I wanted to write a function like

def List.index : (x : α) → {xs : List α // x ∈ xs} → Nat
  | x, ⟨_ :: xs, ok⟩ =>
    match ok with
      | List.Mem.head _ => 0
      | List.Mem.tail _ t => 1 + List.index x ⟨xs, t⟩

But when I do it, I receive the following error:

tactic 'cases' failed, nested error:
tactic 'induction' failed, recursor 'List.Mem.casesOn' can only eliminate into Prop
α : Type ?u.87469
x : α
xs : List α
head✝ : α
ok✝¹ : x ∈ head✝ :: xs
motive : (head : α) → x ∈ head :: xs → Sort ?u.87826
h_1 : Unit → motive x (_ : Mem x (x :: xs))
h_2 : (x_1 : α) → (t : Mem x xs) → motive x_1 (_ : Mem x (x_1 :: xs))
a✝ : List α
ok✝ : Mem x a✝
⊢ head✝ :: xs = a✝ → HEq ok✝¹ ok✝ → motive head✝ ok✝¹ after processing
  _, _
the dependent pattern matcher can solve the following kinds of equations
- <var> = <term> and <term> = <var>
- <term> = <term> where the terms are definitionally equal
- <constructor> = <constructor>, examples: List.cons x xs = List.cons y ys, and List.cons x xs = List.nil

If I write my own instance of Mem, with it being a Type, it works perfectly:

inductive MyMem (a : α) : List α → Type
  | head (as : List α) : MyMem a (a::as)
  | tail (b : α) {as : List α} : MyMem a as → MyMem a (b::as)

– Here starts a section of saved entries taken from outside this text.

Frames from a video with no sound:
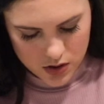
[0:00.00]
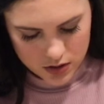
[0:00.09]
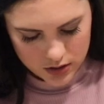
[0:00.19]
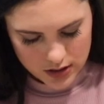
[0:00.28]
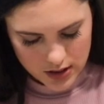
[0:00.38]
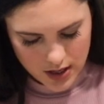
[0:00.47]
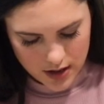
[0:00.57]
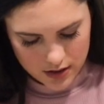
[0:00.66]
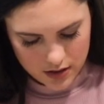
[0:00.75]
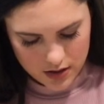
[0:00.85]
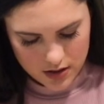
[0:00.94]
all
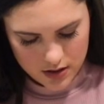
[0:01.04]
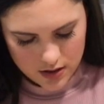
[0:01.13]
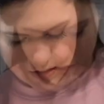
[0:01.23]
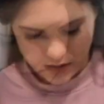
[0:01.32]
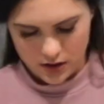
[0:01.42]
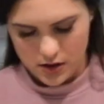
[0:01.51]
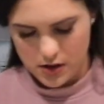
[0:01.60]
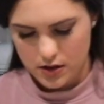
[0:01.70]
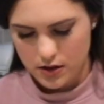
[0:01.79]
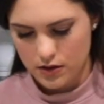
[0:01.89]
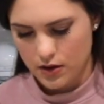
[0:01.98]
together.
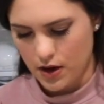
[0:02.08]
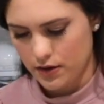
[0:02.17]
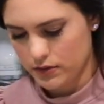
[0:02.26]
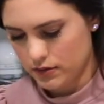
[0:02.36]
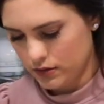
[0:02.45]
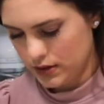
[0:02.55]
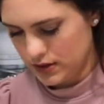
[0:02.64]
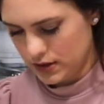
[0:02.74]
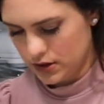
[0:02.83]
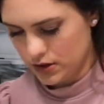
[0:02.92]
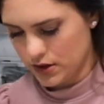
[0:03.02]
Okay, so this
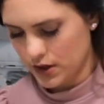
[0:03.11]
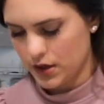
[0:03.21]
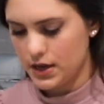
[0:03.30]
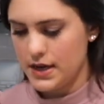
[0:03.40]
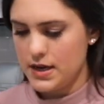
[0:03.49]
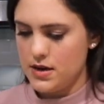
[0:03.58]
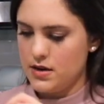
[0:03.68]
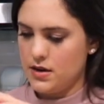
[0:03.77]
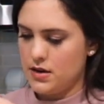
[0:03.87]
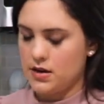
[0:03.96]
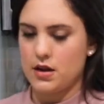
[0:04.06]
is looking good.
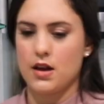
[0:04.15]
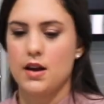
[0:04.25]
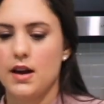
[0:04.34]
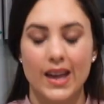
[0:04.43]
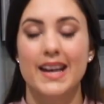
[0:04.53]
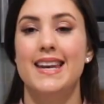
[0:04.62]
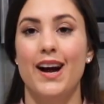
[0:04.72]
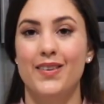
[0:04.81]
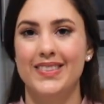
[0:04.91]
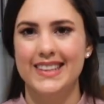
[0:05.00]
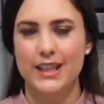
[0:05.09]
Now,
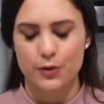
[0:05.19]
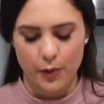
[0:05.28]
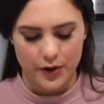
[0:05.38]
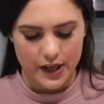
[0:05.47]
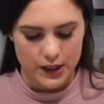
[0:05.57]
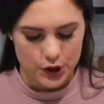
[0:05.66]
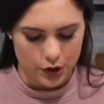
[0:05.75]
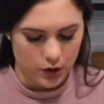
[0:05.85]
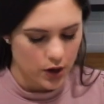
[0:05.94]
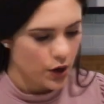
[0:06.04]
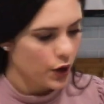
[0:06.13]
this is what we're gonna do.
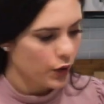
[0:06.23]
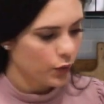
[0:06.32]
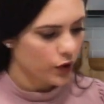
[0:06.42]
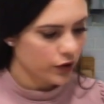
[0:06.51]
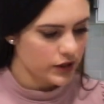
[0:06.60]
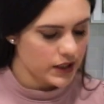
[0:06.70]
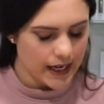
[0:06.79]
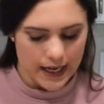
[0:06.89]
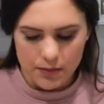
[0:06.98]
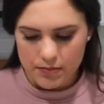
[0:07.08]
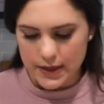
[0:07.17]
We're going to
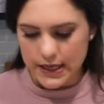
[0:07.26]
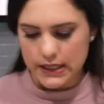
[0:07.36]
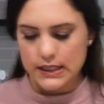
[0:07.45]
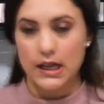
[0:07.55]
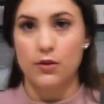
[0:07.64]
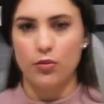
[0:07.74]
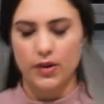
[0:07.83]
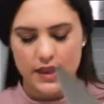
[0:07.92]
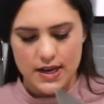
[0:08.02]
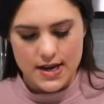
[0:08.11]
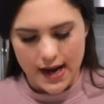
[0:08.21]
get a meat, and
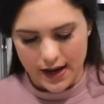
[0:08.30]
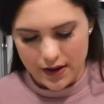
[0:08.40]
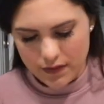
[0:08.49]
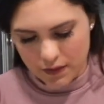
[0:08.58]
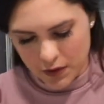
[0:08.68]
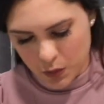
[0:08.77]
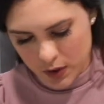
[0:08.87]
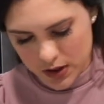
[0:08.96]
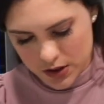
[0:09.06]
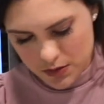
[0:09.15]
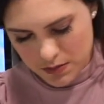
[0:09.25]
with a knife, we
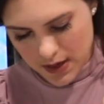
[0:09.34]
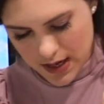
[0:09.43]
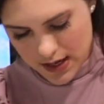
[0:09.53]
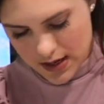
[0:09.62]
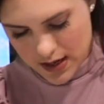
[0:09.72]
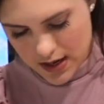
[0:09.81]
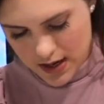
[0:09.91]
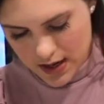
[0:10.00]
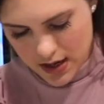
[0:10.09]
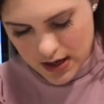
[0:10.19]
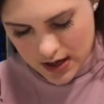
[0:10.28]
want to make
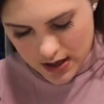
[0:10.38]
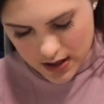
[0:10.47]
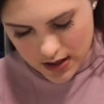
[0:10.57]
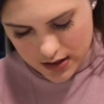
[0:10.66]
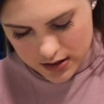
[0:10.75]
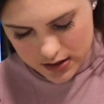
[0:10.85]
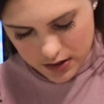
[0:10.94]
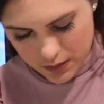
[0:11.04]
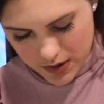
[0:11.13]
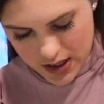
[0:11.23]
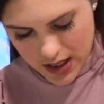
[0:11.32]

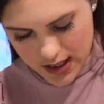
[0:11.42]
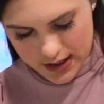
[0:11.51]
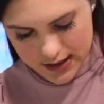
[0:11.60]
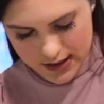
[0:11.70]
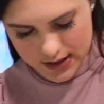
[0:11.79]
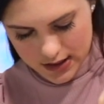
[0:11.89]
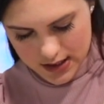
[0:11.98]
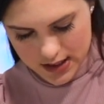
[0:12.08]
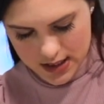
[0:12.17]
some cuts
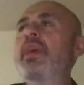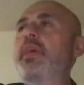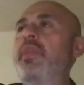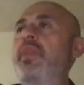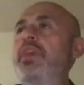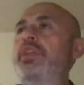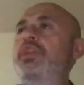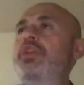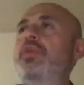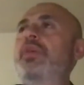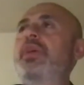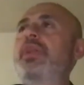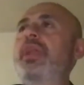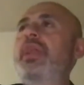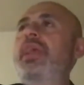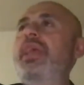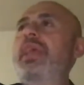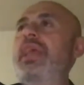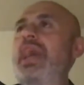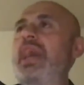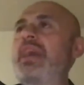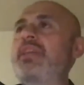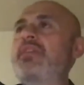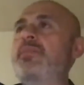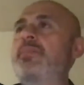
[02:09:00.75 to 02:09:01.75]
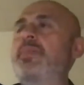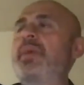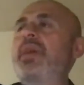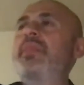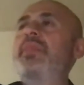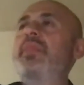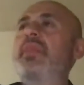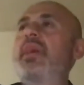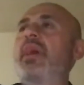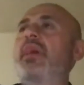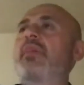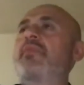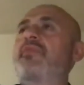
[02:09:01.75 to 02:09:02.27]
the Trinity has
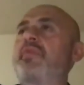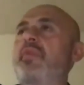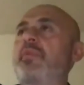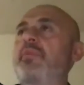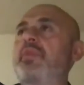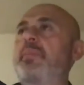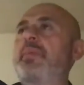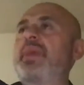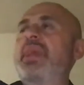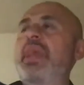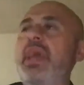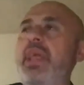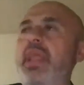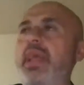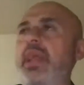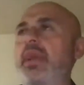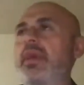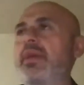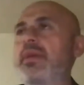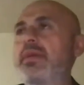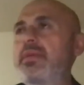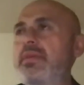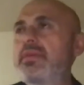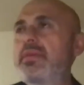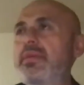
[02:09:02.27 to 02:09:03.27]
been there from the beginning.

def List.index' : (x : α) → (xs : List α) → (ok : MyMem x xs) → Nat
  | x, _ :: xs, ok =>
    match ok with
      | MyMem.head _ => 0
      | MyMem.tail _ t => 1 + List.index' x xs t

But, as soon as I set it as a Prop, the same error comes up. Am I doing something wrong? I'm a bit confused about this.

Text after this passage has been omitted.